───── RECORDS SHOWN ─────
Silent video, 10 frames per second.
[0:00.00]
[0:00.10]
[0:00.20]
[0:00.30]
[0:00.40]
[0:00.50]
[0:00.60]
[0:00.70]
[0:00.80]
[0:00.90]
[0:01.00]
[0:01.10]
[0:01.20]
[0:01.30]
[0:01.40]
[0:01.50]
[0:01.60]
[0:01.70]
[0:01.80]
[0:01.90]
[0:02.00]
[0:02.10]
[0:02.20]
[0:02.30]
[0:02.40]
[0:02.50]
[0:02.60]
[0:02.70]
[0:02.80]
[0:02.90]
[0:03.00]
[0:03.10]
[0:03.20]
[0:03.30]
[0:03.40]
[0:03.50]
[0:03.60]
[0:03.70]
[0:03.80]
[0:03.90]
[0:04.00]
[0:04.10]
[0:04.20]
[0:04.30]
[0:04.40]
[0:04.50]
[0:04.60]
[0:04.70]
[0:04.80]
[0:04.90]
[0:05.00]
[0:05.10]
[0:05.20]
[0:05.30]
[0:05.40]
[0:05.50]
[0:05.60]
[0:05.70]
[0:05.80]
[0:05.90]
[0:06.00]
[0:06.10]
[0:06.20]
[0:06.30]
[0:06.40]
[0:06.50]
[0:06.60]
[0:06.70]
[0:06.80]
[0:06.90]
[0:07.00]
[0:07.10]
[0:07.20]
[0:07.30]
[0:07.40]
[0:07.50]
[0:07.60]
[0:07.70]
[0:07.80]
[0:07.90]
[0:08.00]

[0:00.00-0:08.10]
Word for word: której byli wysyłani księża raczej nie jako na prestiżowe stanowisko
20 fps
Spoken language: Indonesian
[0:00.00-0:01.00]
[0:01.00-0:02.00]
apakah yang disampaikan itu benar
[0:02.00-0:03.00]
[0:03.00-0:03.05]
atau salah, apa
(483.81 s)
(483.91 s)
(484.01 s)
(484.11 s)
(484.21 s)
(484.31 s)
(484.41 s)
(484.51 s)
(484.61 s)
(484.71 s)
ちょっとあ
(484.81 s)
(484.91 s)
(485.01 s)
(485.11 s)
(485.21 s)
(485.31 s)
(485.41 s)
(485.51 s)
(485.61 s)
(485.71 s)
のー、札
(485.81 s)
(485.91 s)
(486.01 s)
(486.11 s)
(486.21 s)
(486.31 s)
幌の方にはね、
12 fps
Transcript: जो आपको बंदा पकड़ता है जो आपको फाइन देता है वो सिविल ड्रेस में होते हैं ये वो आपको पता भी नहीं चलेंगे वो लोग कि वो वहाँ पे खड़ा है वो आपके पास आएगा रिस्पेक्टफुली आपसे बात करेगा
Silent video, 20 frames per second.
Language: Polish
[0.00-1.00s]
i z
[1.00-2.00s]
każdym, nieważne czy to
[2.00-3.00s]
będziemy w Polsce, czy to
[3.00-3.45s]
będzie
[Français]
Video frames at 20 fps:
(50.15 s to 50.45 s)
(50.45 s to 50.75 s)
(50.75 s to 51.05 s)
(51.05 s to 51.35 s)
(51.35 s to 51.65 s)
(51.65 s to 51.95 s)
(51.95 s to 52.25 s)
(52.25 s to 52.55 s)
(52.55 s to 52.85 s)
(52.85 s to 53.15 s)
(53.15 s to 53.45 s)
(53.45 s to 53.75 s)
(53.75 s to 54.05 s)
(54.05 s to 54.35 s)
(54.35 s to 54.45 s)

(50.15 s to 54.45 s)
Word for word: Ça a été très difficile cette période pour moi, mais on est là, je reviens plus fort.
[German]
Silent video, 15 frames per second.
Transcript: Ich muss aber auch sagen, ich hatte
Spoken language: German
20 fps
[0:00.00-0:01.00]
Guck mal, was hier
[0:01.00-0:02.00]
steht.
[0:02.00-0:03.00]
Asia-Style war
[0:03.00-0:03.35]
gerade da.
─────
## REQUIRED ACTION
Write each record out again exactly.

## SOLUTION TO THIS PROBLEM
Silent video, 10 frames per second.
[0:00.00]
[0:00.10]
[0:00.20]
[0:00.30]
[0:00.40]
[0:00.50]
[0:00.60]
[0:00.70]
[0:00.80]
[0:00.90]
[0:01.00]
[0:01.10]
[0:01.20]
[0:01.30]
[0:01.40]
[0:01.50]
[0:01.60]
[0:01.70]
[0:01.80]
[0:01.90]
[0:02.00]
[0:02.10]
[0:02.20]
[0:02.30]
[0:02.40]
[0:02.50]
[0:02.60]
[0:02.70]
[0:02.80]
[0:02.90]
[0:03.00]
[0:03.10]
[0:03.20]
[0:03.30]
[0:03.40]
[0:03.50]
[0:03.60]
[0:03.70]
[0:03.80]
[0:03.90]
[0:04.00]
[0:04.10]
[0:04.20]
[0:04.30]
[0:04.40]
[0:04.50]
[0:04.60]
[0:04.70]
[0:04.80]
[0:04.90]
[0:05.00]
[0:05.10]
[0:05.20]
[0:05.30]
[0:05.40]
[0:05.50]
[0:05.60]
[0:05.70]
[0:05.80]
[0:05.90]
[0:06.00]
[0:06.10]
[0:06.20]
[0:06.30]
[0:06.40]
[0:06.50]
[0:06.60]
[0:06.70]
[0:06.80]
[0:06.90]
[0:07.00]
[0:07.10]
[0:07.20]
[0:07.30]
[0:07.40]
[0:07.50]
[0:07.60]
[0:07.70]
[0:07.80]
[0:07.90]
[0:08.00]

[0:00.00-0:08.10]
Word for word: której byli wysyłani księża raczej nie jako na prestiżowe stanowisko
20 fps
Spoken language: Indonesian
[0:00.00-0:01.00]
[0:01.00-0:02.00]
apakah yang disampaikan itu benar
[0:02.00-0:03.00]
[0:03.00-0:03.05]
atau salah, apa
(483.81 s)
(483.91 s)
(484.01 s)
(484.11 s)
(484.21 s)
(484.31 s)
(484.41 s)
(484.51 s)
(484.61 s)
(484.71 s)
ちょっとあ
(484.81 s)
(484.91 s)
(485.01 s)
(485.11 s)
(485.21 s)
(485.31 s)
(485.41 s)
(485.51 s)
(485.61 s)
(485.71 s)
のー、札
(485.81 s)
(485.91 s)
(486.01 s)
(486.11 s)
(486.21 s)
(486.31 s)
幌の方にはね、
12 fps
Transcript: जो आपको बंदा पकड़ता है जो आपको फाइन देता है वो सिविल ड्रेस में होते हैं ये वो आपको पता भी नहीं चलेंगे वो लोग कि वो वहाँ पे खड़ा है वो आपके पास आएगा रिस्पेक्टफुली आपसे बात करेगा
Silent video, 20 frames per second.
Language: Polish
[0.00-1.00s]
i z
[1.00-2.00s]
każdym, nieważne czy to
[2.00-3.00s]
będziemy w Polsce, czy to
[3.00-3.45s]
będzie
[Français]
Video frames at 20 fps:
(50.15 s to 50.45 s)
(50.45 s to 50.75 s)
(50.75 s to 51.05 s)
(51.05 s to 51.35 s)
(51.35 s to 51.65 s)
(51.65 s to 51.95 s)
(51.95 s to 52.25 s)
(52.25 s to 52.55 s)
(52.55 s to 52.85 s)
(52.85 s to 53.15 s)
(53.15 s to 53.45 s)
(53.45 s to 53.75 s)
(53.75 s to 54.05 s)
(54.05 s to 54.35 s)
(54.35 s to 54.45 s)

(50.15 s to 54.45 s)
Word for word: Ça a été très difficile cette période pour moi, mais on est là, je reviens plus fort.
[German]
Silent video, 15 frames per second.
Transcript: Ich muss aber auch sagen, ich hatte
Spoken language: German
20 fps
[0:00.00-0:01.00]
Guck mal, was hier
[0:01.00-0:02.00]
steht.
[0:02.00-0:03.00]
Asia-Style war
[0:03.00-0:03.35]
gerade da.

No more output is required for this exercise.